• WHAT YOU NEED TO DO
Below are some records; repeat them all exactly, minus the pictures.

• PROVIDED DATA
================================

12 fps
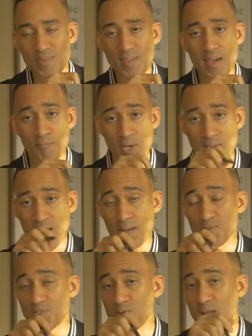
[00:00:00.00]
And when he
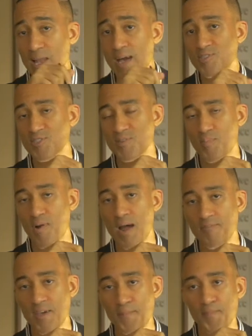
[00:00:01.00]
comes to Elisha, the
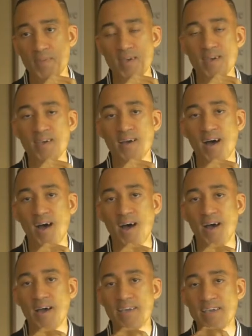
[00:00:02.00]
prophet,
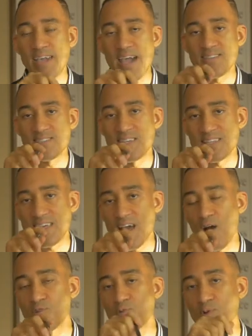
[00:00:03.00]
he has an
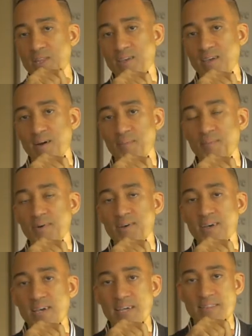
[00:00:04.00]
encounter with him
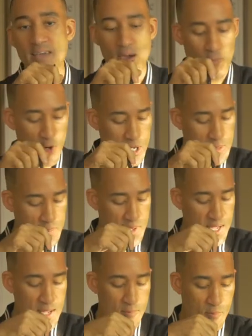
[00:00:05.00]
that we're going to
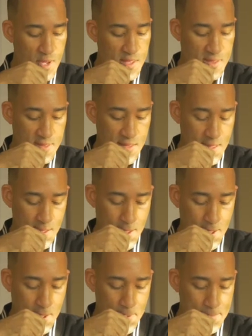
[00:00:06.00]
pick up with
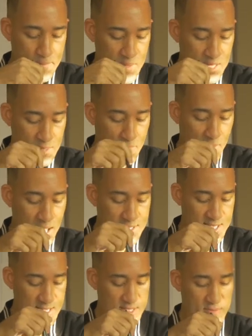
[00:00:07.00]
in the
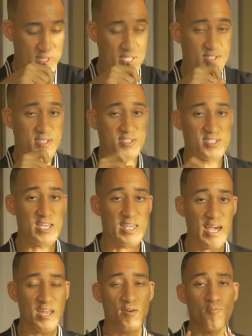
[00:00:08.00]
process of this to see
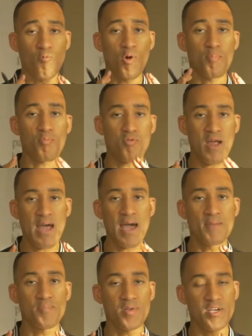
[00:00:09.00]
kind of where
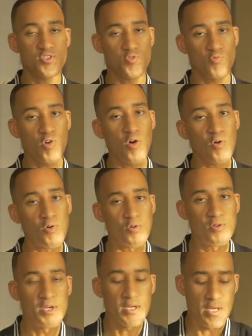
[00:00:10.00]
pride plays a
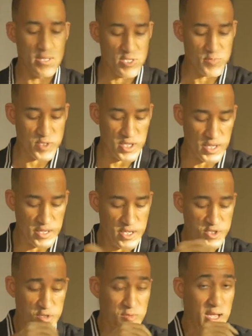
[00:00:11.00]
role in this particular
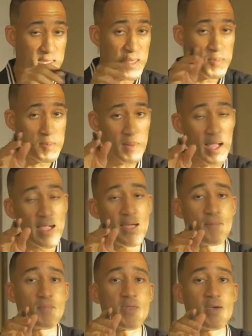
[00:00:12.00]
issue. Now, keep in mind,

================================

• TASK ANSWER
12 fps
[00:00:00.00]
And when he
[00:00:01.00]
comes to Elisha, the
[00:00:02.00]
prophet,
[00:00:03.00]
he has an
[00:00:04.00]
encounter with him
[00:00:05.00]
that we're going to
[00:00:06.00]
pick up with
[00:00:07.00]
in the
[00:00:08.00]
process of this to see
[00:00:09.00]
kind of where
[00:00:10.00]
pride plays a
[00:00:11.00]
role in this particular
[00:00:12.00]
issue. Now, keep in mind,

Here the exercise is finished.